Il futuro del Napoli commentato dal tecnico Pochesci.

 
Pochesci

GIOVEDÌ 13 GIUGNO 2019 ORE 17:47

A Radio Marte nella trasmissione “Si gonfia la rete” di Raffaele Auriemma è intervenuto Sandro Pochesci, allenatore:

"Non va bene perchè dovrei avere una panchina e non ce l'ho. Nel calcio non contano certi valori, ma le amicizie giuste. Sono andato a Caserta solo per 6 partite perchè la sfida mi intrigava molto e da fuori non capivo perchè una squadra così forte potesse avere tutti quei problemi.
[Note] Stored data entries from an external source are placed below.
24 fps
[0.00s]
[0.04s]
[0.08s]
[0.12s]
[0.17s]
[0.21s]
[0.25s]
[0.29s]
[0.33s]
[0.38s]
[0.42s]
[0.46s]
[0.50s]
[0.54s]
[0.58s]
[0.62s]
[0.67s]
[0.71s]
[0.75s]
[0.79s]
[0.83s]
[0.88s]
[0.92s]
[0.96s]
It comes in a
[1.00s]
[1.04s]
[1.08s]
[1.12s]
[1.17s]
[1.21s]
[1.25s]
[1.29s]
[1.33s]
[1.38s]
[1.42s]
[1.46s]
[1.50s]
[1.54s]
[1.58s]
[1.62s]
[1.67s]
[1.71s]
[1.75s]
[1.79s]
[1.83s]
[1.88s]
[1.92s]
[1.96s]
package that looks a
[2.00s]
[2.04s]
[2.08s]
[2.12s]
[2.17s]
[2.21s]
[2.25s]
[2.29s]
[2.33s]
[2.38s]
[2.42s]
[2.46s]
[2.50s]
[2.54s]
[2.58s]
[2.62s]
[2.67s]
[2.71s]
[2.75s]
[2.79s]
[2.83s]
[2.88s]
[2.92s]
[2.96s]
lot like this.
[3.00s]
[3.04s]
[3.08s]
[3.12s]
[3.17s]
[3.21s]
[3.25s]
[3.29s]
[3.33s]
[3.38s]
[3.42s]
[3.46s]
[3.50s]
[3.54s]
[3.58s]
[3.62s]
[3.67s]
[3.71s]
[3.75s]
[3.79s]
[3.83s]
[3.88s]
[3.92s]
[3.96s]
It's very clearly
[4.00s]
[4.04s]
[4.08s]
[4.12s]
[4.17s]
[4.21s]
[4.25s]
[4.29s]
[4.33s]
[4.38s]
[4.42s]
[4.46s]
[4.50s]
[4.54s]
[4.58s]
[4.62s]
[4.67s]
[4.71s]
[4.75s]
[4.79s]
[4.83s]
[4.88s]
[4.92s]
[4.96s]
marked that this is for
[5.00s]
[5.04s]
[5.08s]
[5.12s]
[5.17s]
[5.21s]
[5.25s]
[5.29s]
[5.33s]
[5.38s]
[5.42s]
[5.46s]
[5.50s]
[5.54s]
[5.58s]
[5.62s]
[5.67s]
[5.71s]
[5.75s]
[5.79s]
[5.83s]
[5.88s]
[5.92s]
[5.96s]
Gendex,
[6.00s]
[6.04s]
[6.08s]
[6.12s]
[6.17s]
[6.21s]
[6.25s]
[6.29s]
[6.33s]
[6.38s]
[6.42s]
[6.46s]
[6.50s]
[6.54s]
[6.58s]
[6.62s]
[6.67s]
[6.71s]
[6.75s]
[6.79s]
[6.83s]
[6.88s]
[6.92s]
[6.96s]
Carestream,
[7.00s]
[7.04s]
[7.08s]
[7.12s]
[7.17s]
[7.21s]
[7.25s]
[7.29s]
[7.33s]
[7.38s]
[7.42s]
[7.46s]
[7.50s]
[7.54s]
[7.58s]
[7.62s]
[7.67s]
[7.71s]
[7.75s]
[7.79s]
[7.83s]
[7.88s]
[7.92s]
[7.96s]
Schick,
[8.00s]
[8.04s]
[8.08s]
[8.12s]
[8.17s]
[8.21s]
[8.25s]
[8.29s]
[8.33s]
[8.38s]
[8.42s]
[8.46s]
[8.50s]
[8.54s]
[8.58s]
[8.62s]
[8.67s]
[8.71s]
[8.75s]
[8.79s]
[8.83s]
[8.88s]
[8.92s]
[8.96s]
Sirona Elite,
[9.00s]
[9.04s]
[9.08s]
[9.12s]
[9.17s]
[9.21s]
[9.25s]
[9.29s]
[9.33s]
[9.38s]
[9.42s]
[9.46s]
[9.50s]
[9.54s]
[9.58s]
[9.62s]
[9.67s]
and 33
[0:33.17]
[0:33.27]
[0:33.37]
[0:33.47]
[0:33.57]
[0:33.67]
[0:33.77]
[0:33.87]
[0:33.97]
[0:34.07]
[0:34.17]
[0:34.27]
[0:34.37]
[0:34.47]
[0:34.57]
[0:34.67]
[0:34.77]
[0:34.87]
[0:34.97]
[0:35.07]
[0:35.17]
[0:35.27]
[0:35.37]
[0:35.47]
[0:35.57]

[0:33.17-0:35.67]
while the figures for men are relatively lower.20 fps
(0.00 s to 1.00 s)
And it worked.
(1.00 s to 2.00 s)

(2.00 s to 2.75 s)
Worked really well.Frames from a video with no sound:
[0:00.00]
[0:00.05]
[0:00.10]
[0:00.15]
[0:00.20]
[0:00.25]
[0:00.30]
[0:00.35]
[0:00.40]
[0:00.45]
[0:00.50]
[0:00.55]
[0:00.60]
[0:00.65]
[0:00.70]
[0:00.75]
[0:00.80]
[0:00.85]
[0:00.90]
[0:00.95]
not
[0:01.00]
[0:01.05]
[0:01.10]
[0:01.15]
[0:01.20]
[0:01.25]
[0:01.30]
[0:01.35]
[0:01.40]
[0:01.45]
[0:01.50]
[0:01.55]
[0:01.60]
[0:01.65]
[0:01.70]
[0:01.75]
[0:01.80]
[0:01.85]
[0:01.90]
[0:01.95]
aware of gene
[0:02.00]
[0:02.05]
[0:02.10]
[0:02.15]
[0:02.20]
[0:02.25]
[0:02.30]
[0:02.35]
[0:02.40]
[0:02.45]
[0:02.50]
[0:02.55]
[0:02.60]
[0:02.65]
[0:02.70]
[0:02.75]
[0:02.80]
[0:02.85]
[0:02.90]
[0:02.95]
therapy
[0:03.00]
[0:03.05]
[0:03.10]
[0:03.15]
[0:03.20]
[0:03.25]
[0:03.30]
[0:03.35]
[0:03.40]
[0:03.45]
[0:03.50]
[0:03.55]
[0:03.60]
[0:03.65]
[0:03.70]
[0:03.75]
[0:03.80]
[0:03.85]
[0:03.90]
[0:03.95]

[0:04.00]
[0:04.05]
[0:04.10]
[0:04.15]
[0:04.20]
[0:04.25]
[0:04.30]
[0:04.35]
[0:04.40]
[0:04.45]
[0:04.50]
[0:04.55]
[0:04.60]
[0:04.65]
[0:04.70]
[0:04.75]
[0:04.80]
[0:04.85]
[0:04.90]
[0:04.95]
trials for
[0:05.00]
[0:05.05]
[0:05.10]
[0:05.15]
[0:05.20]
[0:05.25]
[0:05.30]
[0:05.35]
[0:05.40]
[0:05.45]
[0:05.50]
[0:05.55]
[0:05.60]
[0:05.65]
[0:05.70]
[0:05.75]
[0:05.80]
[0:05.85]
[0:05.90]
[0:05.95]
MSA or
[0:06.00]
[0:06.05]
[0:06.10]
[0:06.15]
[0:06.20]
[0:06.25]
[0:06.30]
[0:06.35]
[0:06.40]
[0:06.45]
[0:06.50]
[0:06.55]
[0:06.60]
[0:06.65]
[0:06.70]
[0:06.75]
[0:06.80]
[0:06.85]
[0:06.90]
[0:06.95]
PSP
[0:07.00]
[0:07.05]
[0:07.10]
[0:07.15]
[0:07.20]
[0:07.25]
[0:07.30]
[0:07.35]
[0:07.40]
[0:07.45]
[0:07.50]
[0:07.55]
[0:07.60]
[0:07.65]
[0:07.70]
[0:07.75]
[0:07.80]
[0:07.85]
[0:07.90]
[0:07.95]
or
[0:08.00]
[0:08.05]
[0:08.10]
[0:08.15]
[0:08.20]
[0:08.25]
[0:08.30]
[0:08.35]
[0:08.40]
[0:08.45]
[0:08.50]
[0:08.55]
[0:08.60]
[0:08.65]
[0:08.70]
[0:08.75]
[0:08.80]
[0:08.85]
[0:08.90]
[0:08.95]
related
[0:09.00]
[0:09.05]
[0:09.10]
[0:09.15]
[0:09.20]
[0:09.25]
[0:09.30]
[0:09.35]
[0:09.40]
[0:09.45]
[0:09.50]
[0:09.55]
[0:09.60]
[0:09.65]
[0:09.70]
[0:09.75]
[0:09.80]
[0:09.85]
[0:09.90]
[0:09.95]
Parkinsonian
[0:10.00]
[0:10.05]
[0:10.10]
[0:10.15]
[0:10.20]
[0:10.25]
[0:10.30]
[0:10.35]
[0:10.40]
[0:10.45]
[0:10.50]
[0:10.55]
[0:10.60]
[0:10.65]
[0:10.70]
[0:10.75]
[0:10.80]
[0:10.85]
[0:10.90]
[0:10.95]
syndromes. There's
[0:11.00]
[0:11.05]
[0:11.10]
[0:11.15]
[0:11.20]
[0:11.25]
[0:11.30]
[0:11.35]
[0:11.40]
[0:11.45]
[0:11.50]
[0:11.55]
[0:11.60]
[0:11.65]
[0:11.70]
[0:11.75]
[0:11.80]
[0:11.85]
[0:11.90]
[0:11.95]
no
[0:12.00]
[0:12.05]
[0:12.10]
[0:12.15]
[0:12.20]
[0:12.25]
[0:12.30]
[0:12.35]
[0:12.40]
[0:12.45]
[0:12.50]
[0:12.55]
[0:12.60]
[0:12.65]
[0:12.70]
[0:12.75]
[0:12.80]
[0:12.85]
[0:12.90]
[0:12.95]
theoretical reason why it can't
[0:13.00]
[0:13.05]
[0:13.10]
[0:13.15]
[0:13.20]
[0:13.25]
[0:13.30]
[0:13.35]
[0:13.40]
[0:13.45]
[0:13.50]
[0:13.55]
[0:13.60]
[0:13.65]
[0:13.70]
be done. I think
Lo strapotere della Juve si blocca col lavoro: il Napoli ha avuto un'occasione e bastava dare un altro anno di fiducia a Sarri. Non possiamo avere la convinzione di nulla, ma non si può lasciar andare via il miglior allenatore al mondo come gioco e risultati. Il progetto Sarri a Napoli era vincente e cambiando allenatore si riparte da zero. Per battere la Juve devi essere determinato perchè nel calcio la differenza la fa la determinazione e il Napoli di Sarri l'aveva. L'allenatore è sempre contro tutti, a Napoli invece erano tutti con Sarri e oggi, se Sarri vince alla Juve ci rimette perchè alla Juve è scontato vincere. I vincenti sono quelli che vincono dove nessuno vince e sono curioso di vedere Allegri su un'altra panchina per capire se è un vincente. Lo stesso Ancelotti ha vinto dovunque, ma sempre con la squadra più forte del campionato e voglio vederlo a Napoli".